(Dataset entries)
_ _ _ _ _
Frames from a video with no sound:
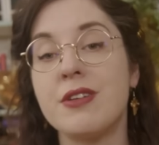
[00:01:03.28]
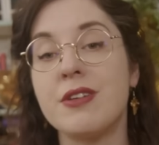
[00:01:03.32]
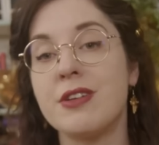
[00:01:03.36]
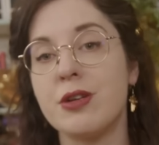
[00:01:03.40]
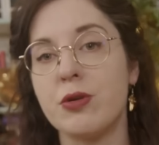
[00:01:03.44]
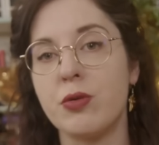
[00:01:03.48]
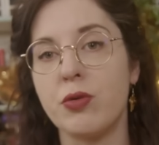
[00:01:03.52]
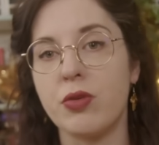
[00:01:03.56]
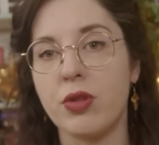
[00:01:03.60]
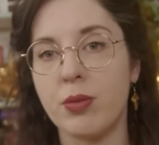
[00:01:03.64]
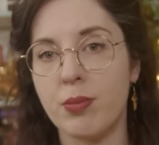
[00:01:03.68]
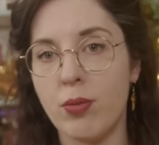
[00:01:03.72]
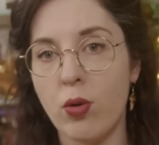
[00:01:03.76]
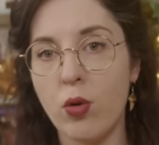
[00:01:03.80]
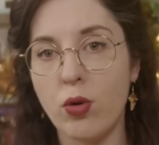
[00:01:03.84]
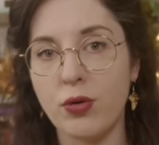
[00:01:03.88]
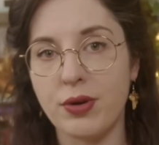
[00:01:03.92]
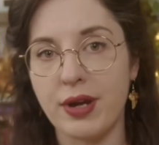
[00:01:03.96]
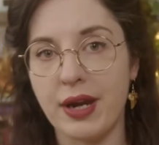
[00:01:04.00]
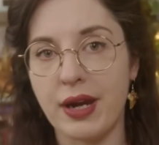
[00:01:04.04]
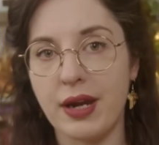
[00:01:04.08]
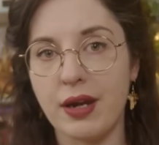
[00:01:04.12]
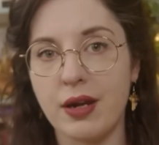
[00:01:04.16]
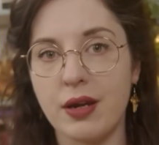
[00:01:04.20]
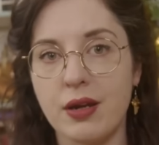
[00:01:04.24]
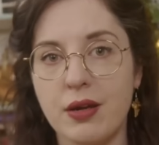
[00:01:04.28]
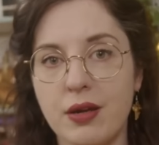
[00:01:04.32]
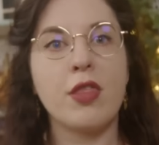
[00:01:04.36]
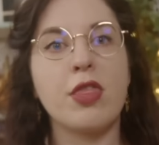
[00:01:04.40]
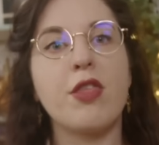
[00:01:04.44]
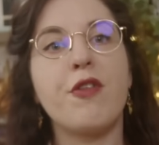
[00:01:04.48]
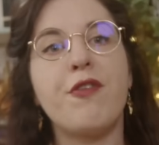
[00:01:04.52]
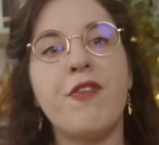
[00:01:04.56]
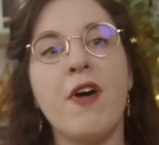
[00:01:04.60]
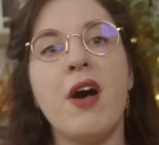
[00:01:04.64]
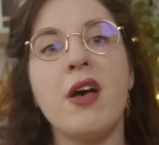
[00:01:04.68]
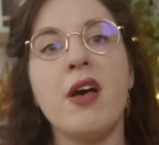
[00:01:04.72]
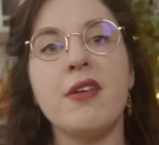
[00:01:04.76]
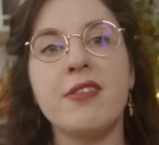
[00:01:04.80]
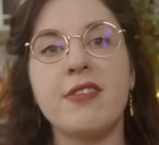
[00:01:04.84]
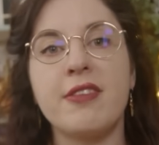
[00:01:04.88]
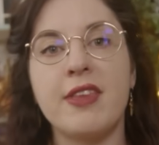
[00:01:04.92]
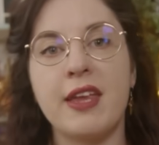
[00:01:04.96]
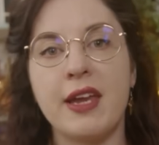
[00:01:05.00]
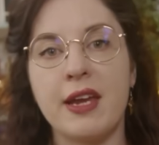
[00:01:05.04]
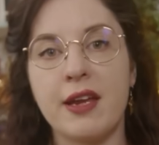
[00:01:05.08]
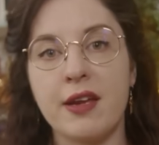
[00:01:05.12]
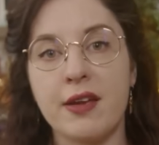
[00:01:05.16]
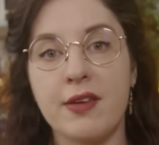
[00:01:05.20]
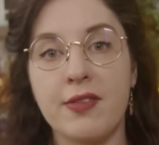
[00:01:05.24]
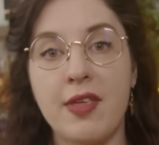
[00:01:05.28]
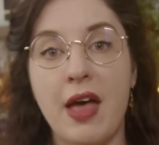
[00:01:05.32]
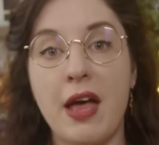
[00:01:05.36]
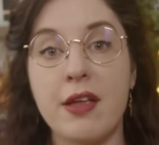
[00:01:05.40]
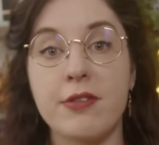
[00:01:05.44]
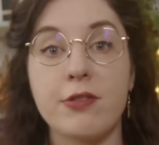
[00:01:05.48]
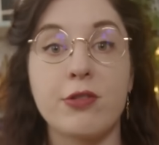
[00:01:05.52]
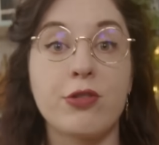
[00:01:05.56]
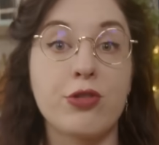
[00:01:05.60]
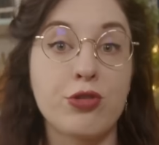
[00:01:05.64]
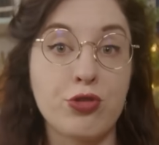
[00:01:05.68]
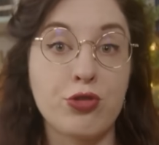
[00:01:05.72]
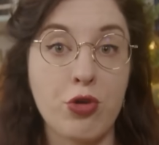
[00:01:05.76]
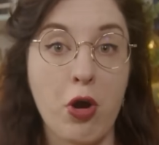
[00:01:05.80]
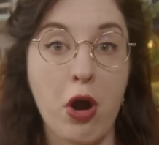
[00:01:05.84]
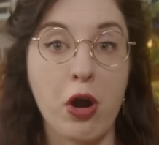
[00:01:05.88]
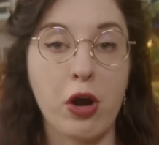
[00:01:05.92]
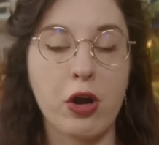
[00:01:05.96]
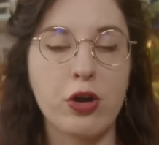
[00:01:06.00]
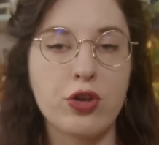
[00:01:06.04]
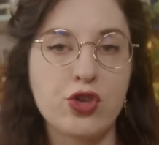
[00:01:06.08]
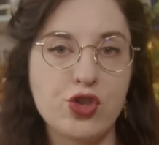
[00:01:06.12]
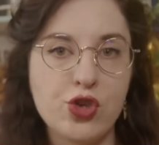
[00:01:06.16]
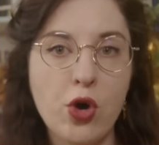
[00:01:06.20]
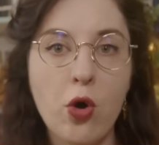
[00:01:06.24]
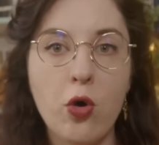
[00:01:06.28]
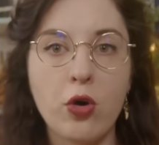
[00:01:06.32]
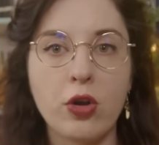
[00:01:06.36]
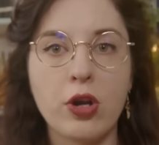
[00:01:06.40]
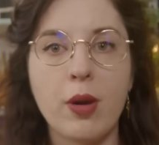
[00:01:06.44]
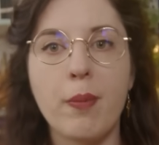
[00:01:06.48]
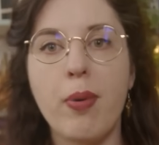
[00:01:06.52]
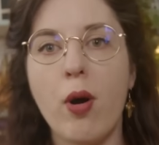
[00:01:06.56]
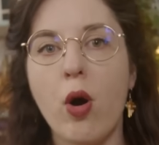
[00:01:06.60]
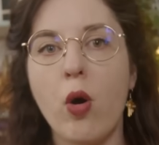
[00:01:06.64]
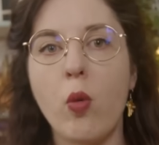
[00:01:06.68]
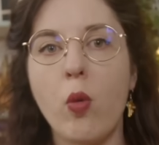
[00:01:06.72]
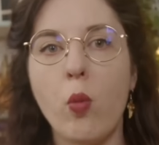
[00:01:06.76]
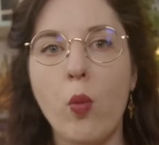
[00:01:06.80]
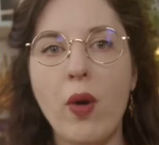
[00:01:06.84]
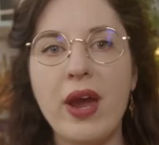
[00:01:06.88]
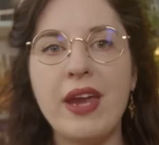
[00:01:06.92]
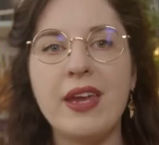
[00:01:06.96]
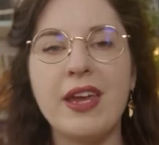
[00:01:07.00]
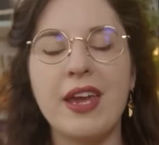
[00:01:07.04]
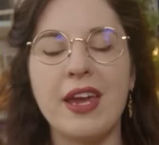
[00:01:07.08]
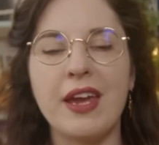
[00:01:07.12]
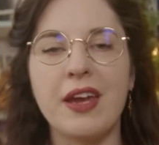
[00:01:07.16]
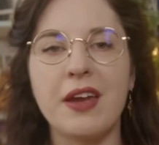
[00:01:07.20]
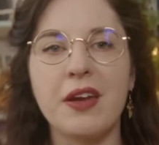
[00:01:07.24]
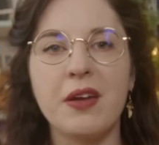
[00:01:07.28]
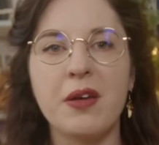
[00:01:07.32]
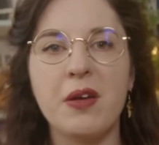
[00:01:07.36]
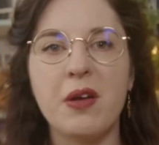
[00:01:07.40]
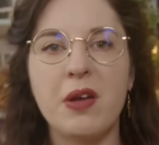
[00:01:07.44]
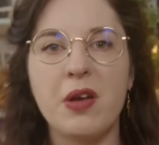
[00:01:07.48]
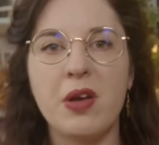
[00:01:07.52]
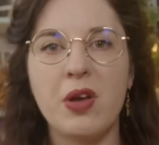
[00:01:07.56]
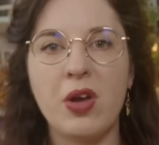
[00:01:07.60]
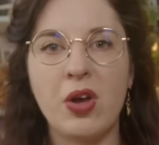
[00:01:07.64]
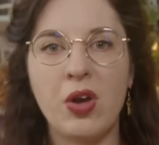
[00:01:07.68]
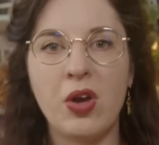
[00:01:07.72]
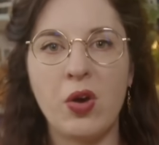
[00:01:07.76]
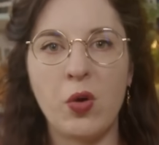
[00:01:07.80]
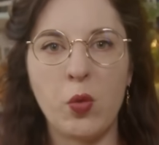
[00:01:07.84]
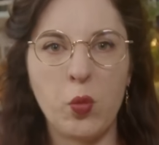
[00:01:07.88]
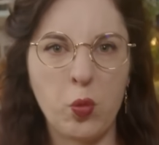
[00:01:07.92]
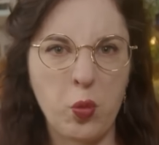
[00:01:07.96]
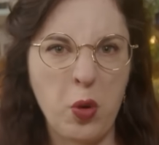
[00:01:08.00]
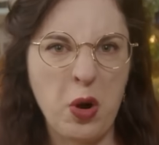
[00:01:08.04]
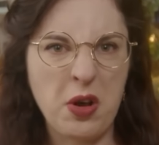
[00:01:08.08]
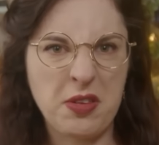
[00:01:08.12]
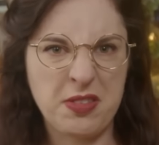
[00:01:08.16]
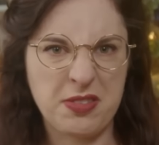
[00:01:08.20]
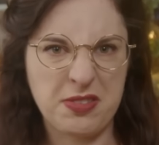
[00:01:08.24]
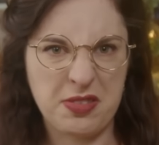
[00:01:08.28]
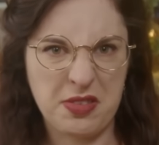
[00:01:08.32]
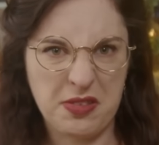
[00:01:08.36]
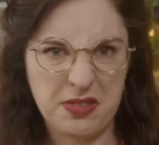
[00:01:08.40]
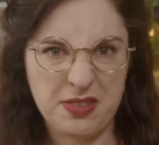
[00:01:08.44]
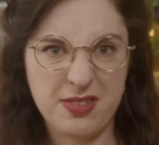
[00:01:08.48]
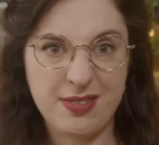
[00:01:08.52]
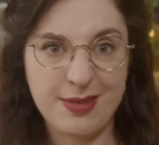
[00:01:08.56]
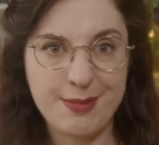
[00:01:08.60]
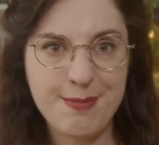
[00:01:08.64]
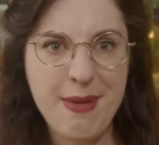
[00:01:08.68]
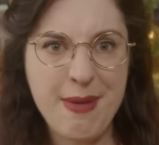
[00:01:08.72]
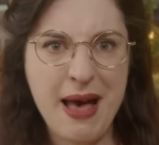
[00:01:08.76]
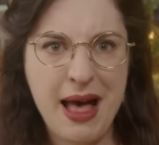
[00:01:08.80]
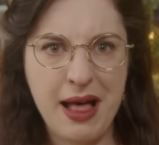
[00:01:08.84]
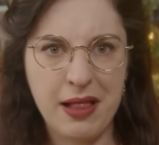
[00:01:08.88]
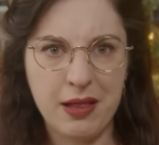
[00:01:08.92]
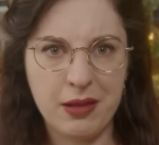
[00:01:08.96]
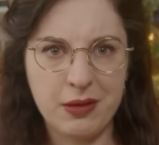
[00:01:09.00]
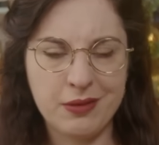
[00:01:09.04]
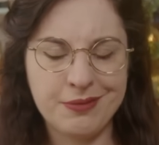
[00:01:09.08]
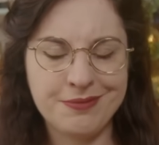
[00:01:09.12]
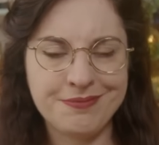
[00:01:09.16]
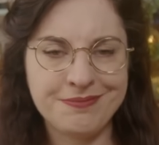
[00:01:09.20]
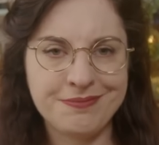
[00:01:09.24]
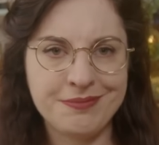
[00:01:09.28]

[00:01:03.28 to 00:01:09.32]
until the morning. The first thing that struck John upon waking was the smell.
_ _ _ _ _
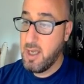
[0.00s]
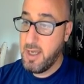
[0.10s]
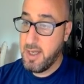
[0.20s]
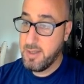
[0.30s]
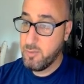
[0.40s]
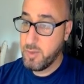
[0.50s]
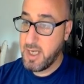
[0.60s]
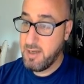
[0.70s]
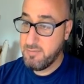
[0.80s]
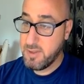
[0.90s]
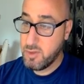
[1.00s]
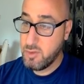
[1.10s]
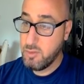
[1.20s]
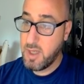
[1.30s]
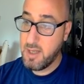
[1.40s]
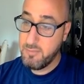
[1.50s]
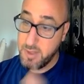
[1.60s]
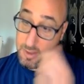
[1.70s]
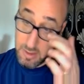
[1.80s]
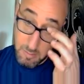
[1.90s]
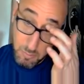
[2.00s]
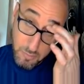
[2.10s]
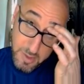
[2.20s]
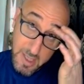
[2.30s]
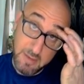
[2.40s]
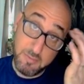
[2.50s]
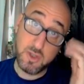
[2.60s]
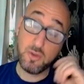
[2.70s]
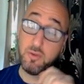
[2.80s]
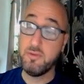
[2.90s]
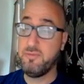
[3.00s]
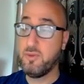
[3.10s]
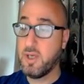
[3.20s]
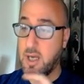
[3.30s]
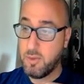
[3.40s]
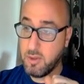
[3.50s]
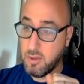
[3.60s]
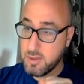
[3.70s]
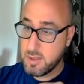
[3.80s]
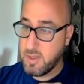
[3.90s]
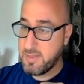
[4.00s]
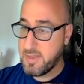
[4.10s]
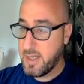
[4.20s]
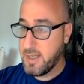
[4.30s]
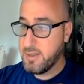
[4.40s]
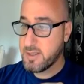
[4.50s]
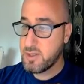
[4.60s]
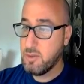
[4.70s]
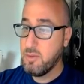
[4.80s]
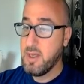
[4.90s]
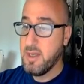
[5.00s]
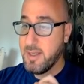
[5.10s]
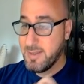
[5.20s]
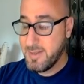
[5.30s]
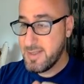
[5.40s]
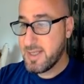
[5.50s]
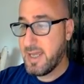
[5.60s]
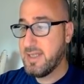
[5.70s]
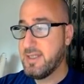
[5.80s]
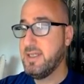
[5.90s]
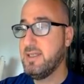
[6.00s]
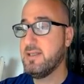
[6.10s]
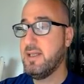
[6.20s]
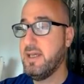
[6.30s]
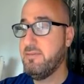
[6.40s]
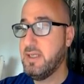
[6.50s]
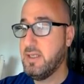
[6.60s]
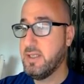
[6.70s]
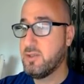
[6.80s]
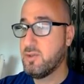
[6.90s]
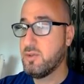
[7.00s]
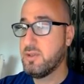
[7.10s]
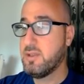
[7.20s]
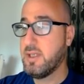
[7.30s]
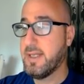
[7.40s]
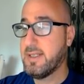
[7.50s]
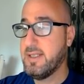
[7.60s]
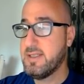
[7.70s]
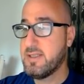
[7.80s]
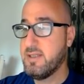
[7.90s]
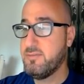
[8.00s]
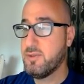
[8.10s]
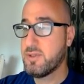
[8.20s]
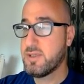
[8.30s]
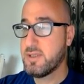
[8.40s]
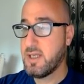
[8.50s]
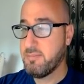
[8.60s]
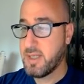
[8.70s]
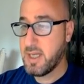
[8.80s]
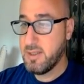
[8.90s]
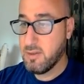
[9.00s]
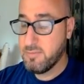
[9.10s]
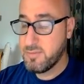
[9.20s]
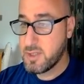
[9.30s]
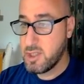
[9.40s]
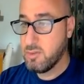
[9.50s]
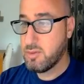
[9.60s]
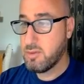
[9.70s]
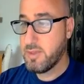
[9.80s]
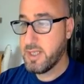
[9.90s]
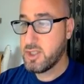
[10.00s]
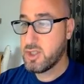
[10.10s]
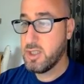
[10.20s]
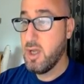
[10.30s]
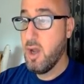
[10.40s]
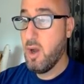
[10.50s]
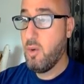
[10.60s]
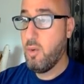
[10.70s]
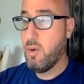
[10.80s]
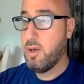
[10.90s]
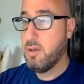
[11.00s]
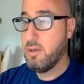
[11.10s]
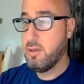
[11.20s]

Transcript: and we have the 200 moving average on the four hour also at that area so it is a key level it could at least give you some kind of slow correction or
_ _ _ _ _
→ **Problem statement**
Please output the lines above beginning at the line with "Frames from a" and ending after the line with "[00:01:08.76]", precisely as written and with no pictures.

→ **Response to the task**
Frames from a video with no sound:
[00:01:03.28]
[00:01:03.32]
[00:01:03.36]
[00:01:03.40]
[00:01:03.44]
[00:01:03.48]
[00:01:03.52]
[00:01:03.56]
[00:01:03.60]
[00:01:03.64]
[00:01:03.68]
[00:01:03.72]
[00:01:03.76]
[00:01:03.80]
[00:01:03.84]
[00:01:03.88]
[00:01:03.92]
[00:01:03.96]
[00:01:04.00]
[00:01:04.04]
[00:01:04.08]
[00:01:04.12]
[00:01:04.16]
[00:01:04.20]
[00:01:04.24]
[00:01:04.28]
[00:01:04.32]
[00:01:04.36]
[00:01:04.40]
[00:01:04.44]
[00:01:04.48]
[00:01:04.52]
[00:01:04.56]
[00:01:04.60]
[00:01:04.64]
[00:01:04.68]
[00:01:04.72]
[00:01:04.76]
[00:01:04.80]
[00:01:04.84]
[00:01:04.88]
[00:01:04.92]
[00:01:04.96]
[00:01:05.00]
[00:01:05.04]
[00:01:05.08]
[00:01:05.12]
[00:01:05.16]
[00:01:05.20]
[00:01:05.24]
[00:01:05.28]
[00:01:05.32]
[00:01:05.36]
[00:01:05.40]
[00:01:05.44]
[00:01:05.48]
[00:01:05.52]
[00:01:05.56]
[00:01:05.60]
[00:01:05.64]
[00:01:05.68]
[00:01:05.72]
[00:01:05.76]
[00:01:05.80]
[00:01:05.84]
[00:01:05.88]
[00:01:05.92]
[00:01:05.96]
[00:01:06.00]
[00:01:06.04]
[00:01:06.08]
[00:01:06.12]
[00:01:06.16]
[00:01:06.20]
[00:01:06.24]
[00:01:06.28]
[00:01:06.32]
[00:01:06.36]
[00:01:06.40]
[00:01:06.44]
[00:01:06.48]
[00:01:06.52]
[00:01:06.56]
[00:01:06.60]
[00:01:06.64]
[00:01:06.68]
[00:01:06.72]
[00:01:06.76]
[00:01:06.80]
[00:01:06.84]
[00:01:06.88]
[00:01:06.92]
[00:01:06.96]
[00:01:07.00]
[00:01:07.04]
[00:01:07.08]
[00:01:07.12]
[00:01:07.16]
[00:01:07.20]
[00:01:07.24]
[00:01:07.28]
[00:01:07.32]
[00:01:07.36]
[00:01:07.40]
[00:01:07.44]
[00:01:07.48]
[00:01:07.52]
[00:01:07.56]
[00:01:07.60]
[00:01:07.64]
[00:01:07.68]
[00:01:07.72]
[00:01:07.76]
[00:01:07.80]
[00:01:07.84]
[00:01:07.88]
[00:01:07.92]
[00:01:07.96]
[00:01:08.00]
[00:01:08.04]
[00:01:08.08]
[00:01:08.12]
[00:01:08.16]
[00:01:08.20]
[00:01:08.24]
[00:01:08.28]
[00:01:08.32]
[00:01:08.36]
[00:01:08.40]
[00:01:08.44]
[00:01:08.48]
[00:01:08.52]
[00:01:08.56]
[00:01:08.60]
[00:01:08.64]
[00:01:08.68]
[00:01:08.72]
[00:01:08.76]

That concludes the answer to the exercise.